Modern hunter-gatherers in the Kalahari Desert of Africa still use this technique to slaughter kudu, elk, gemsbok and other antelopes. Even the fastest land mammal is vulnerable to this tactic: In 2013, Kenyan villagers hunted down a pair of cheetahs that were killing their goats. The four-mile chase ended when the villagers captured the cheetahs alive and turned them over to the Kenya Wildlife Service.
6. Carp Skarping
Combine elements of wakeboarding, hand net and basketball with the Asian carp’s propensity to launch into the air to the sound of an approaching motorboat and you get the skarping. Its effectiveness as an invasive species control may be questionable, but its value as pure gonzo fun seems like a slam dunk.
7. Bison jumping
Colonel Robert Beverly, in his 18e-th century book The History and Present State of Virginia, in Four Parts, described how Native Americans disguised themselves as animal heads and skins to hunt down deer and buffalo. The white settlers adapted the tactic by training their horses “to walk gently beside the hunter, to protect him from the sight of the deer.” A century later, Merriweather Lewis documented a similar technique in the Blackfoot Bison Jump.

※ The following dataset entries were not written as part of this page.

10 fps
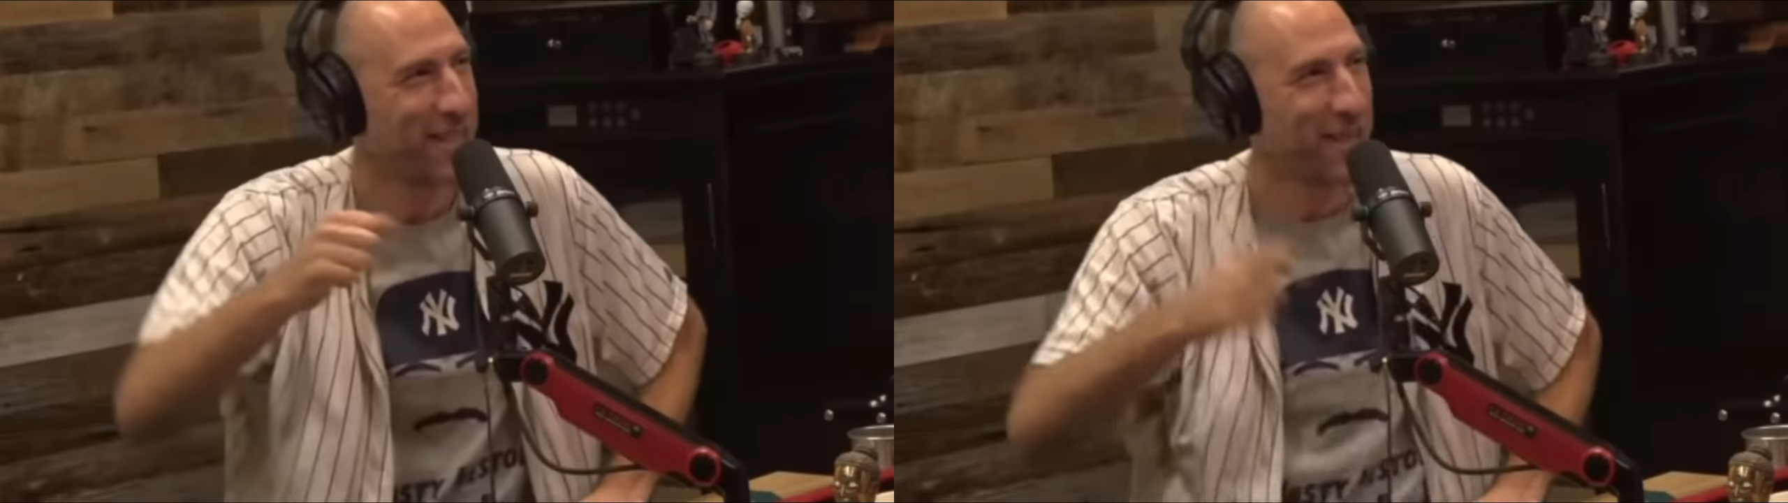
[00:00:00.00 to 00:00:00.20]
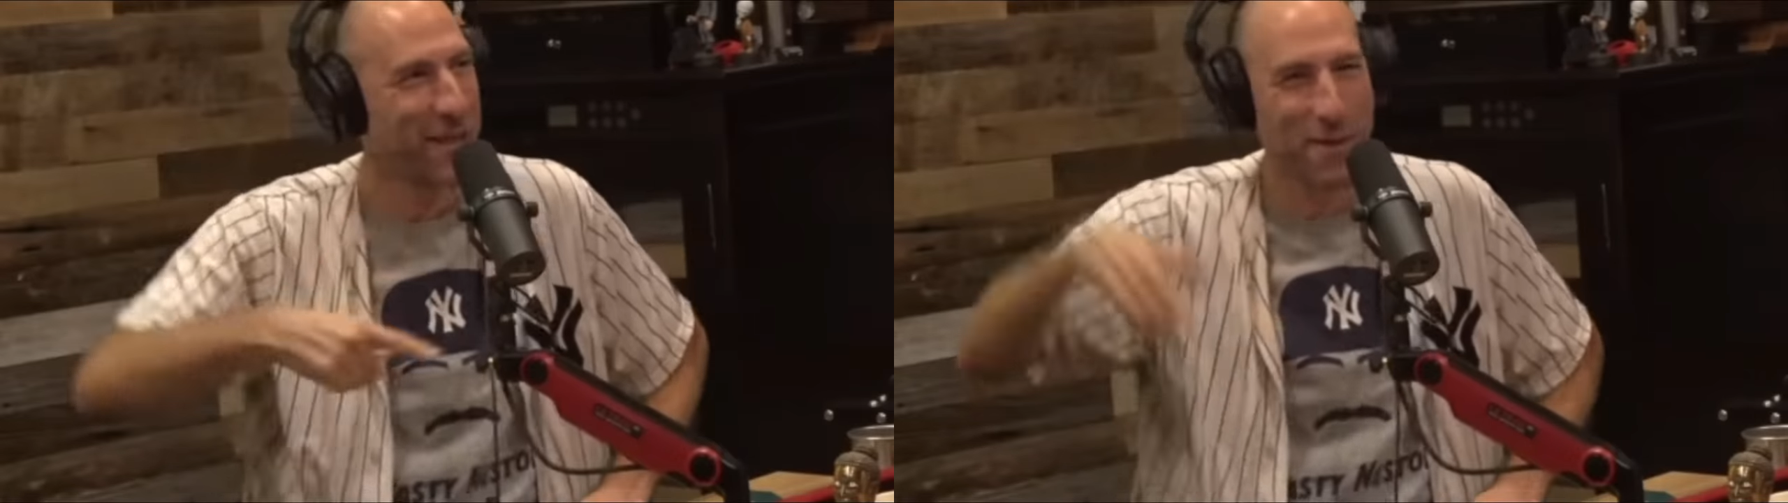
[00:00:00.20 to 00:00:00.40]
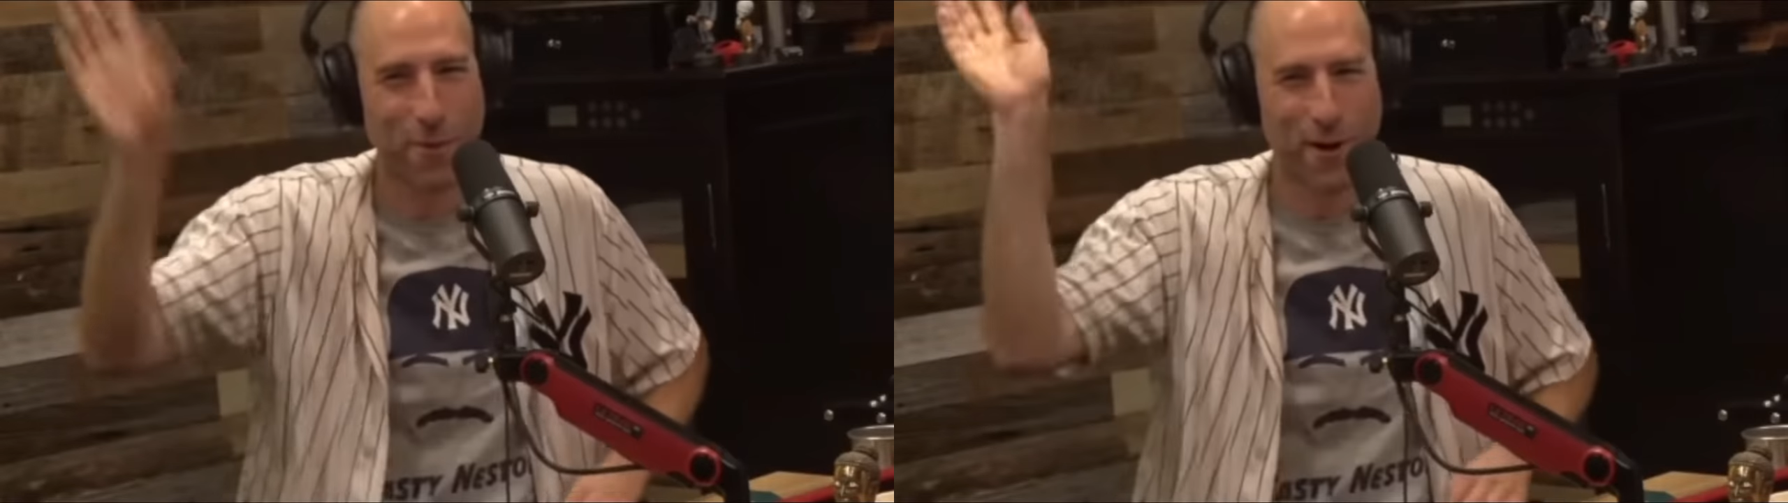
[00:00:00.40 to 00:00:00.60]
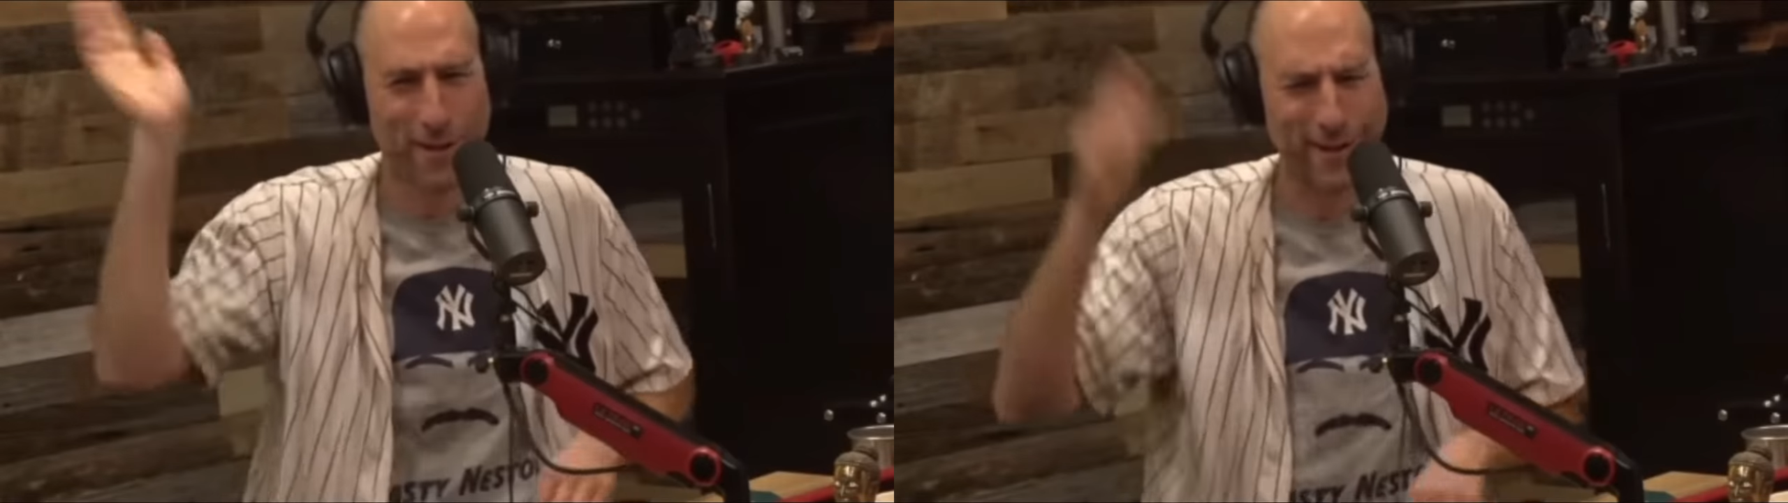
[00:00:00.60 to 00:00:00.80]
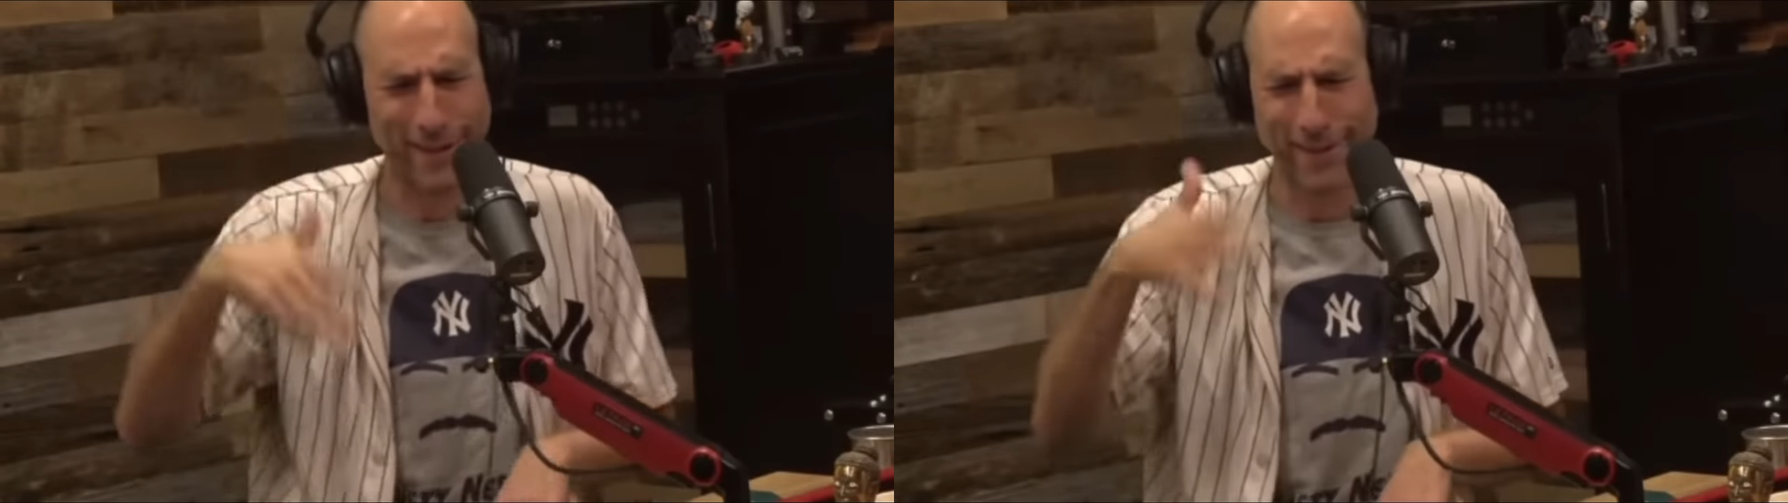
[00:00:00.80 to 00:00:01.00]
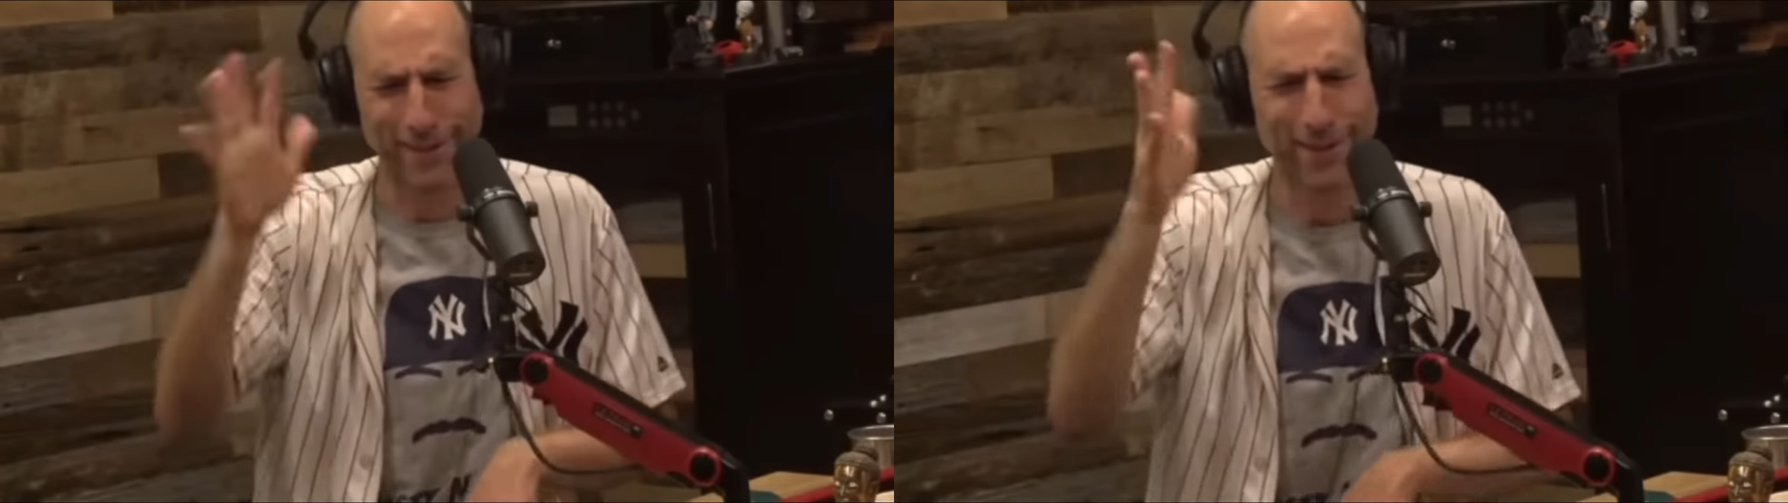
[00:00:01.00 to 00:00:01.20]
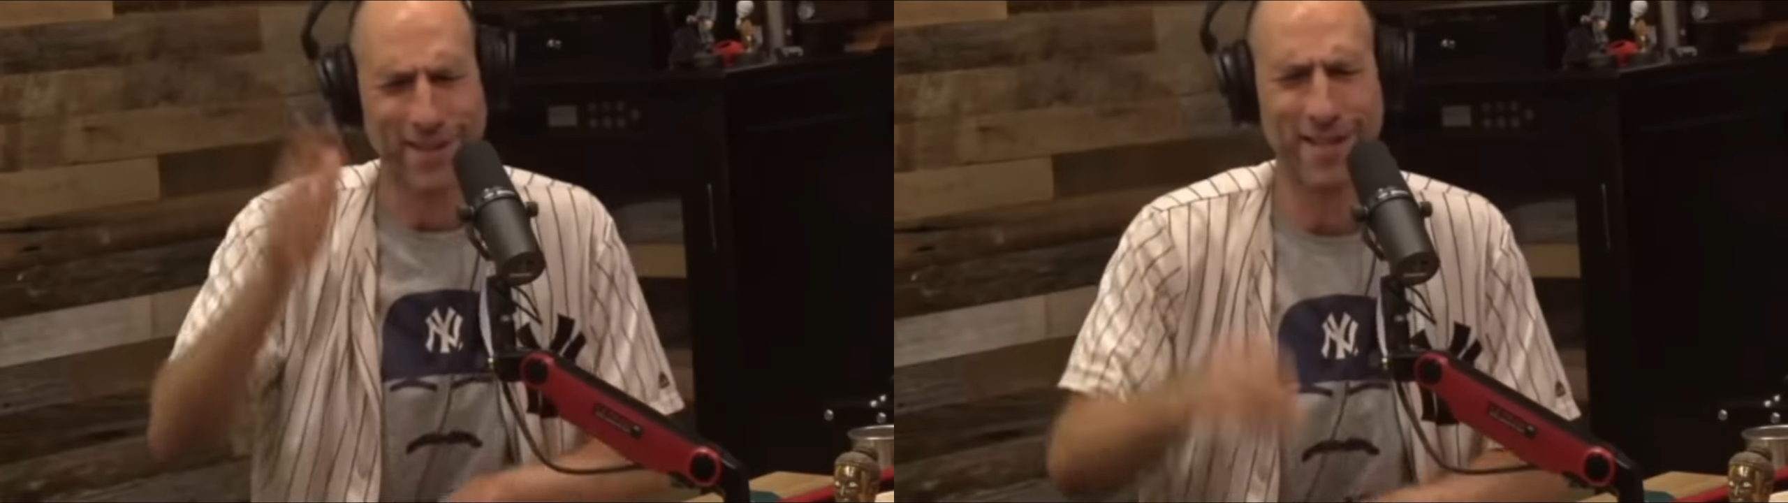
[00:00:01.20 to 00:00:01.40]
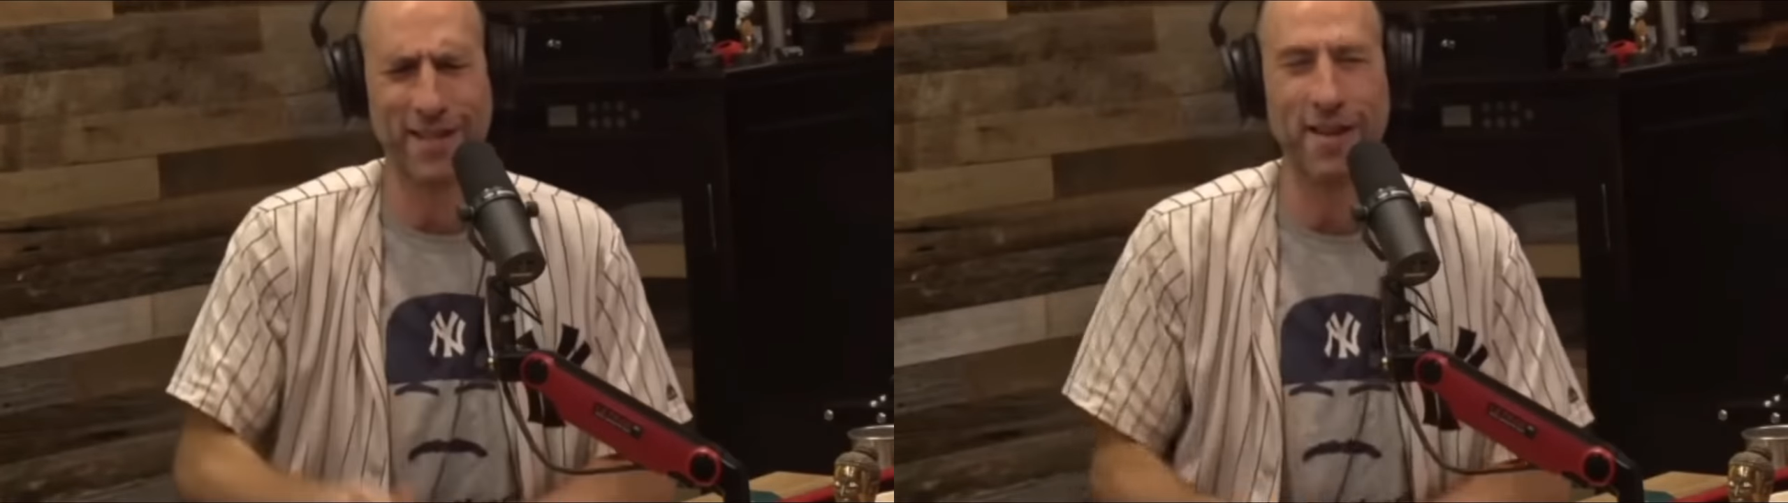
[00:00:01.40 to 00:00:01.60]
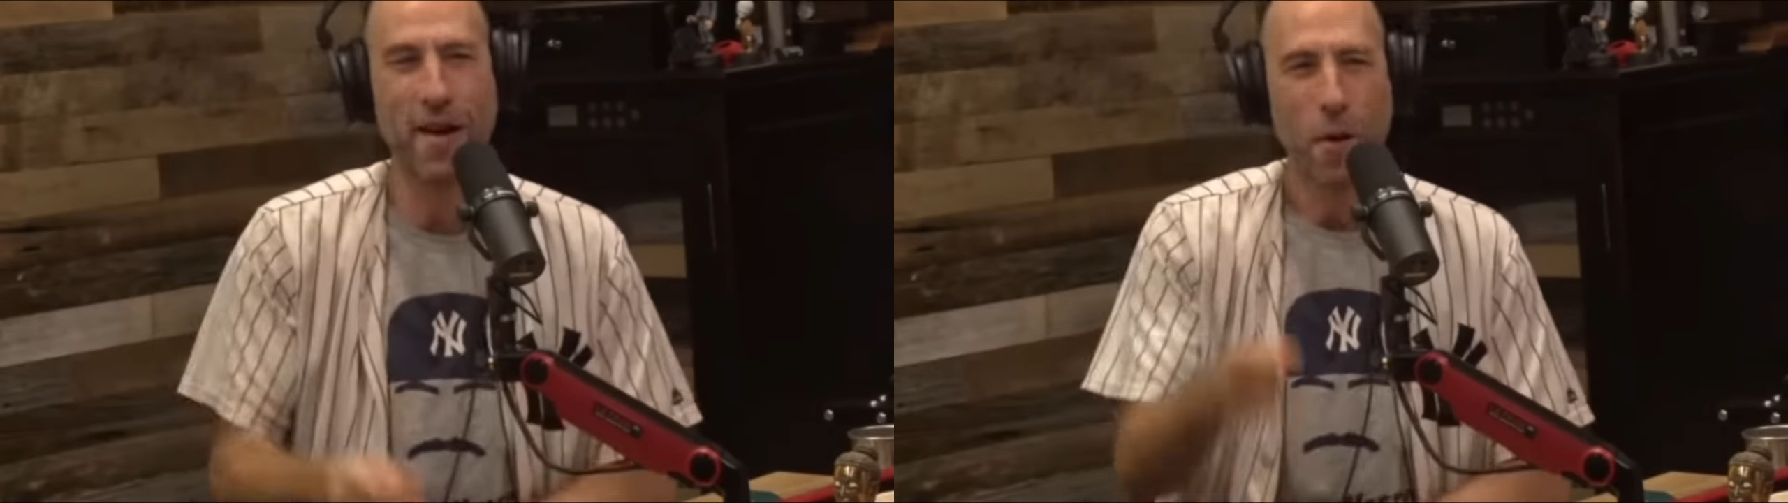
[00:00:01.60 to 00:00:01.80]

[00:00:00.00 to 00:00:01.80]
dude, then walks out. Like, you're an idiot.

Dressed in a buffalo head and skin, the fastest and most daring member of a tribe positioned himself “at a suitable distance between a herd of buffaloes and a suitable precipice for this purpose”, Lewis writes in his Corps of Discovery Expedition journal. The remaining hunters then pursued the bison towards the decoy, who led the fleeing herd towards the cliff. The decoy would then jump over the edge into a crevice as the buffalo fell to death.
8. Cormorant fishing
Practitioners of this centuries-old ritual deploy trained cormorants, surface diving water birds renowned for their talents in catching fish. A string tied around the bird’s neck prevents it from swallowing large fish, allowing the handler to retrieve the bird and claim the catch. Once practiced in ancient Egypt and elsewhere in the world, cormorant fishing now survives mainly in China and Japan, where the world’s most famous cormorant fishing on the Nagara River in Gifu Prefecture continues unabated. interruption for 1,300 years. Here, the “usho” employed by the royal family of Japan wear traditional clothing and use flaming lamps to attract fish at night, with each fisherman handling up to a dozen cormorants at a time in a ballet show that attracts a large audience. number of tourists.
9. Trampled plaice
Plaice tramps walk barefoot in the waters of Scotland’s Solway Firth and other lowlands at ebb tide, when flatfish are buried on the bottom. Once they have trapped a fish underfoot, the wanderers pull it out of the water by hand. There is even a World Flounder-Tramping Championship, which started in the early 1970s in Palnackie and took place as recently as 2015. The competition awards prizes and attracts hundreds of trampers on a national holiday. particularly Scottish.
10. Small blowpipe game
Many native tribes around the world, including the Cherokee Indians of the southeastern United States, used hardwood or bamboo blowguns to propel clay pellets, darts, or seeds with enough force to bring down small game such as rabbits, birds and even monkeys.
Banned in California, Massachusetts, and the District of Columbia, blowguns are legal in most other competitive American blowgun sports leagues around the world, and a governing body, the International Fukiyado Association, hopes to someday make it. blowpipe an Olympic sport.